Iya, tapi kok tadi gue nggak liat lo?
Nadia : Gue tadi
keluar nemuin Om gue sebentar.
Jingga : Ooh.
Nadia : Gimana
tadi di kelas? Gue denger Siska gangguin lo ya?
Jingga : Oh, jadi
dia namanya Siska.
Nadia : Iya. Biarin
aja, dia emang kayak gitu anaknya.
Jingga : Kayak
gitu gimana?
Nadia : Siska
emang suka ngiri sama cewek yang lebih cantik. Yaudah deh, gue duluan ya? Bye.
(berlari keluar kelas)
Jingga : Bye.
Jordan : Lo nggak
usah khawatir. Siska itu cuma pecun kelas teri doang.
Jingga : Apa yang
kelas teri?
Jordan : Pecun.
Kalo Nadia itu, yang barusan ngobrol sama lo, dia pecun nomer satu di sekolah
ini.
Jingga : (bingung)
Jordan : Pecun itu
perek, Jingga. Pe-la-cur. Kalo di Amrik sih, bitch! (tertawa)
Jingga : Hah?? (melongo)
Adegan 2
(panggung menggambarkan suasana kelas)
Keesokan harinya,
di kelas. Jingga hanya mendapati Farraz yang duduk di pojok ruangan dan
beberapa anak yang sibuk dengan urusan masing-masing.
Jingga : Eh? Kok sepi sih? Pada kemana yang lainnya?

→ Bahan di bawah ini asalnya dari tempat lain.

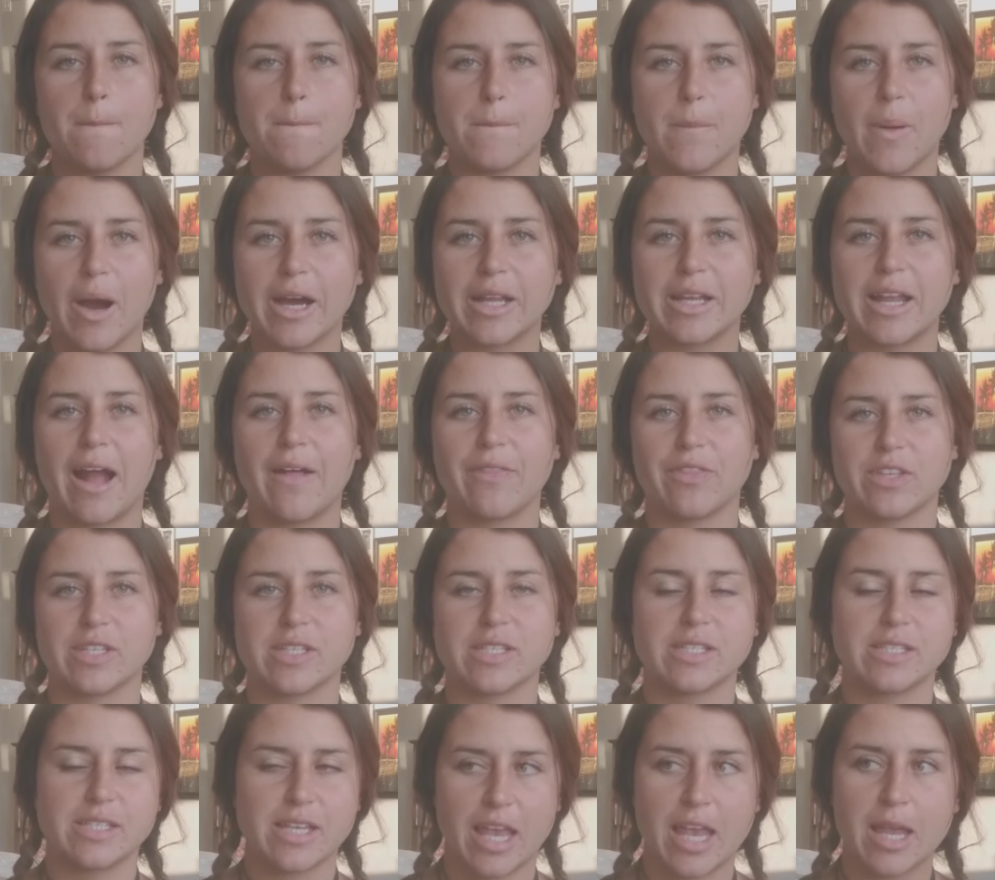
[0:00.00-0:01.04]
But at the
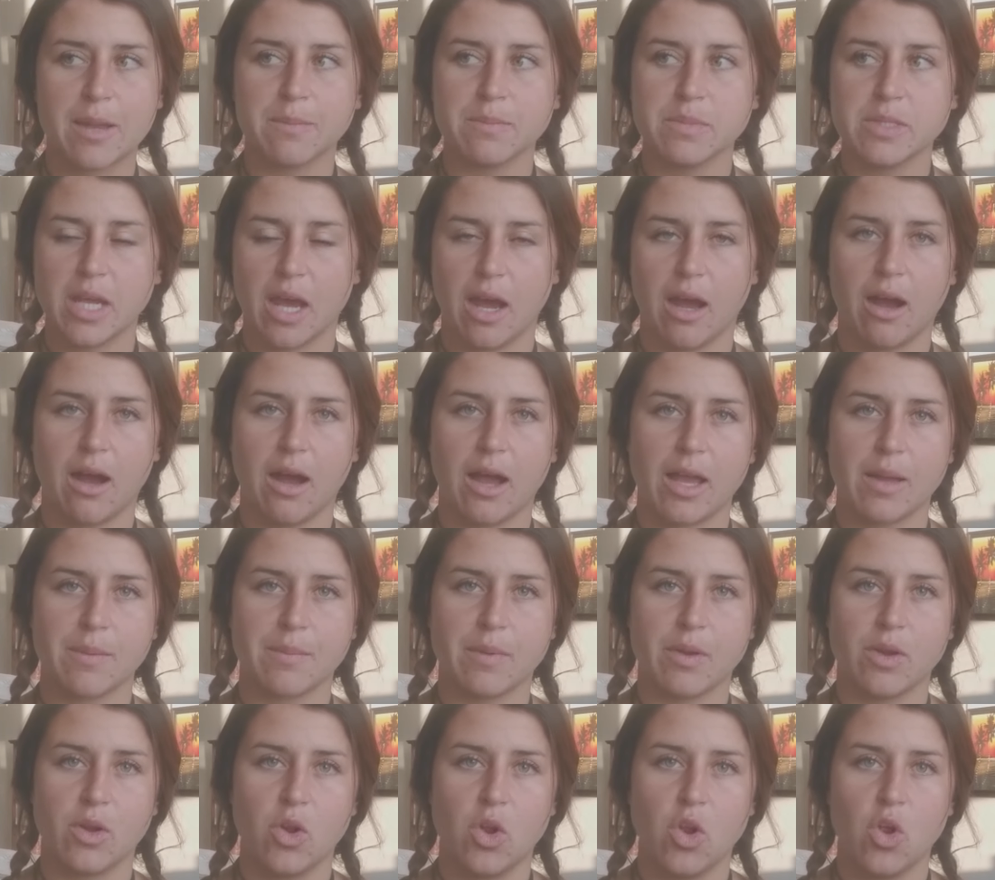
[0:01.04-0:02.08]
same time,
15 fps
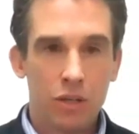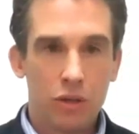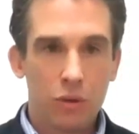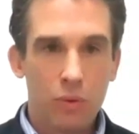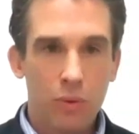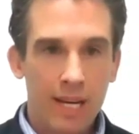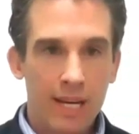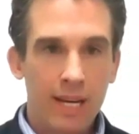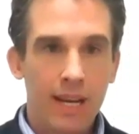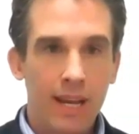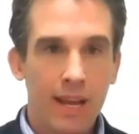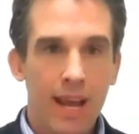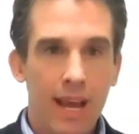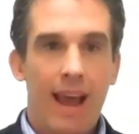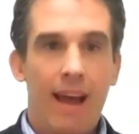doing,
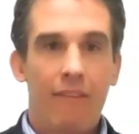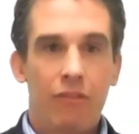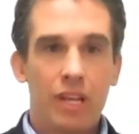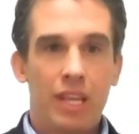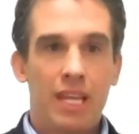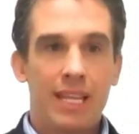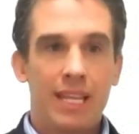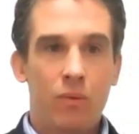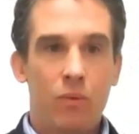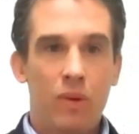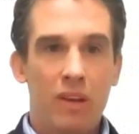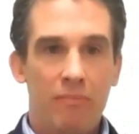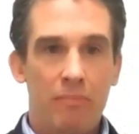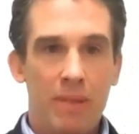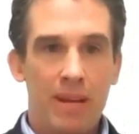everything that
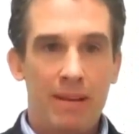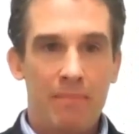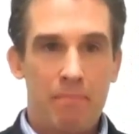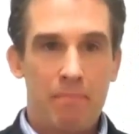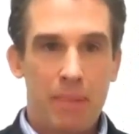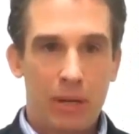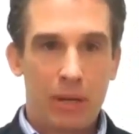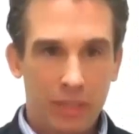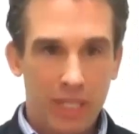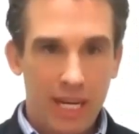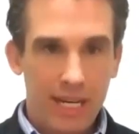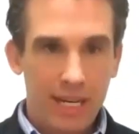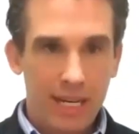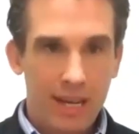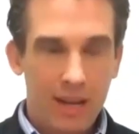we've been
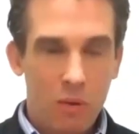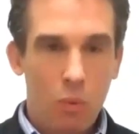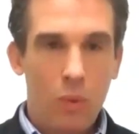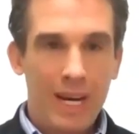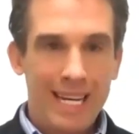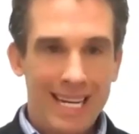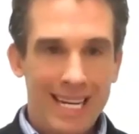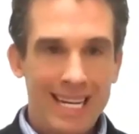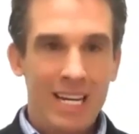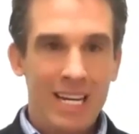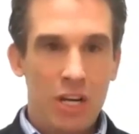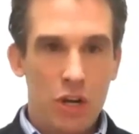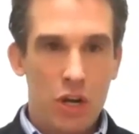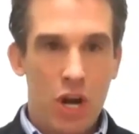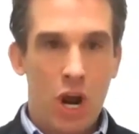building, we didn't
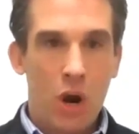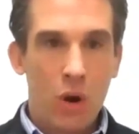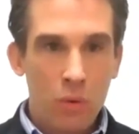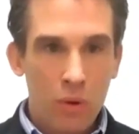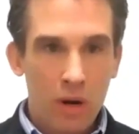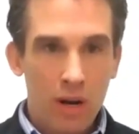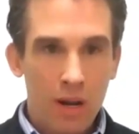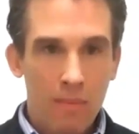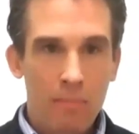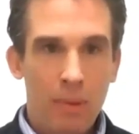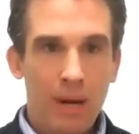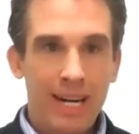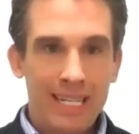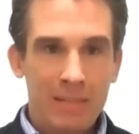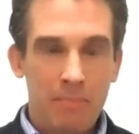know,
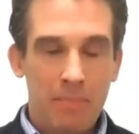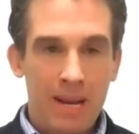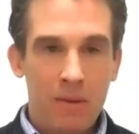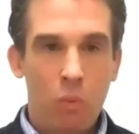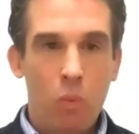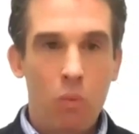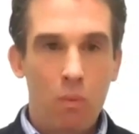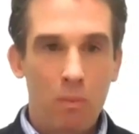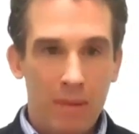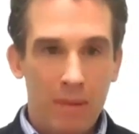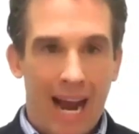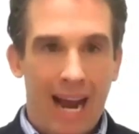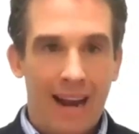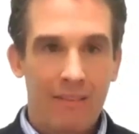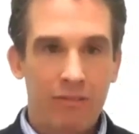but it's been
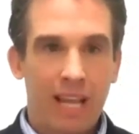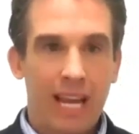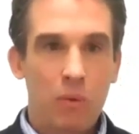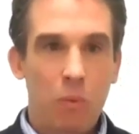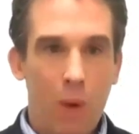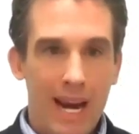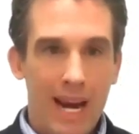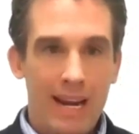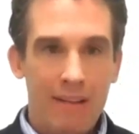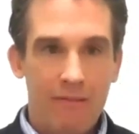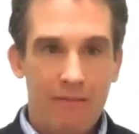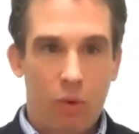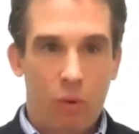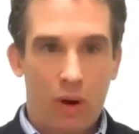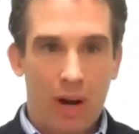kind of like waiting
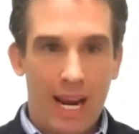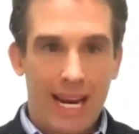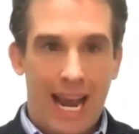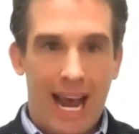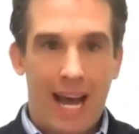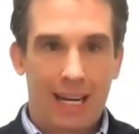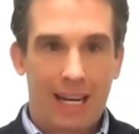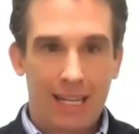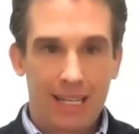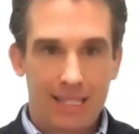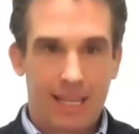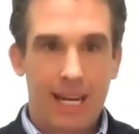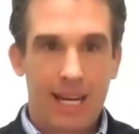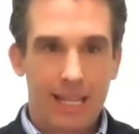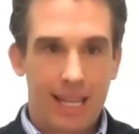for a
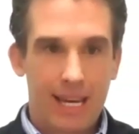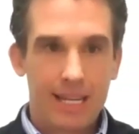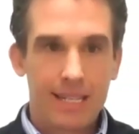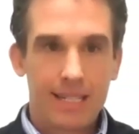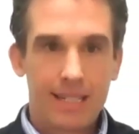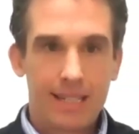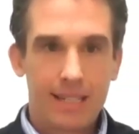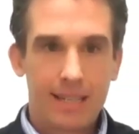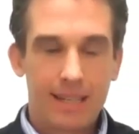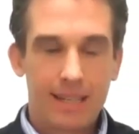catalyst like this.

Emangnya hari ini kita libur? Sekarang bukan
tanggal merah kan, Raz?
Farraz : Paling
nongkrong. Nggak, lo cek aja kalender.
Jingga :
Nongkrong? Trus gurunya kemana?
Farraz : Nggak
dateng mungkin. (tenang)
Jingga : (kaget)
Farraz : Lo
bakalan lebih kaget lagi kalo tau sekolah ini lebih detail.
Jingga : Maksud
lo?
Farraz :
(mengedikkan bahu)
Jingga : Lo nggak
lagi nyoba bohongin gue, kan?
Farraz : Buat apa
gue bohong.
Di kelas, anak-anak bersiap-siap keluar kelas sambil
menenteng tas mereka.
Jingga : Loh? Pada
mau kemana? Bukanya ini masih jam pelajaran?
Nino : Lo liat
ada pelajaran? (tertawa, pergi)
Farraz : Guru
bahasa Indonesia emang jarang masuk.
Jingga : Terus
guru pengganti?
Farraz :Nggak ada.
Guru-guru di sini cuma guru-guru honorer, Jingga. Mereka lebih milih ngajar di
tempat lain dengan gaji yang lebih gede dibandingin dengan ngajar di sekolah
ini.
Jingga : Unbeliveble.
Adegan 3
(panggung menggambarkan suasana hotel berbintang)
Malam hari di
depan salah satu hotel berbintang di Jakarta. Ketika Jingga menunggu papanya
yang sedang bertemu dengan klien. Dia melihat Nadia berjalan kearahnya,
tersenyum.
Jingga : Nadia?
Nadia : Hai,
Jingga.
Jingga : Kamu
nginep di sini?
Nadia : Iya. Lo
sendiri?
Jingga : Nggak.
Papa lagi ada klien disini, aku nemenin aja. Tapi bentar lagi selesai kok.
Nadia : Berarti
lo udah mau pulang?
Jingga : Iya, tapi
masih nunggu Papa.
Nadia : Oh.
Nyokap lo mana?
Jingga : Mama
nggak ikut. Kamu sama siapa, Nad?
Nadia : Sama Om
gue. Nah, tuh dia. Gue duluan ya, Jingga. Dah..
Jingga : Dah..
(setelah Nadia pergi) Kok beda sama yang kemarin, ya?
Adegan 4
(panngung
menggambarkan suasana kelas)
Keesokan harinya
di dalam kelas. Saat Jingga berjalan ke tempat duduknya, Nino sudah duduk di
bangkunya. Kelihatannya, Ia memang sedang menunggu Jingga.
Nino : (menggeser
buku ke depan Jingga) Nih, buat lo.
Jingga : Apaan ini?
Nino : Lo buka aja.
Jordi : yaelah,
Bos, masa’ cewek dikasih buku tulis, emang
menang lomba tujuh belasan! (tertawa)
Jingga : (kagum) Ini
gambaran kamu?
Nino : Iya. Bagus
kan?
Jingga : Iya, bagus
banget.
Nino : Lo boleh
simpen tuh buku. (berjalan keluar kelas)
Jingga : Thanks.
Siska : Heh! Lo
lupa sama peringatan gue kemarin?
Jingga : Ng, nggak,
Sis. Gue inget. (berdiri dari tempat duduknya)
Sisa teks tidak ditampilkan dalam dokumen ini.